::: Dataset extract
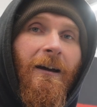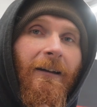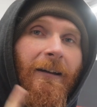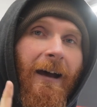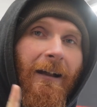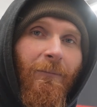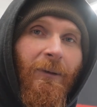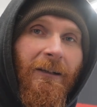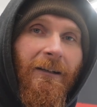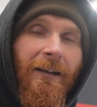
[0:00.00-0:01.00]
and that'll
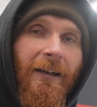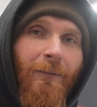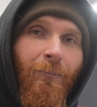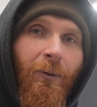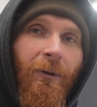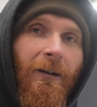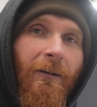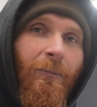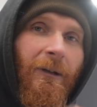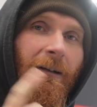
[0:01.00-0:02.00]
be to keep.
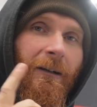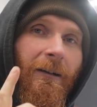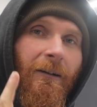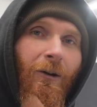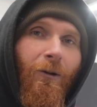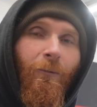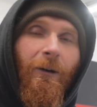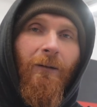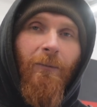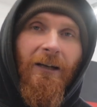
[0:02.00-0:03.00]
It'll be a long
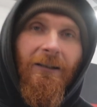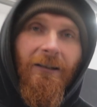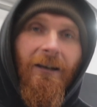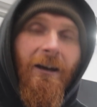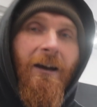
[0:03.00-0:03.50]
wheelbase.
::::::
> _About this exercise_: Write out the data word for word, with every picture dropped.

> _Answer box_:
[0:00.00-0:01.00]
and that'll
[0:01.00-0:02.00]
be to keep.
[0:02.00-0:03.00]
It'll be a long
[0:03.00-0:03.50]
wheelbase.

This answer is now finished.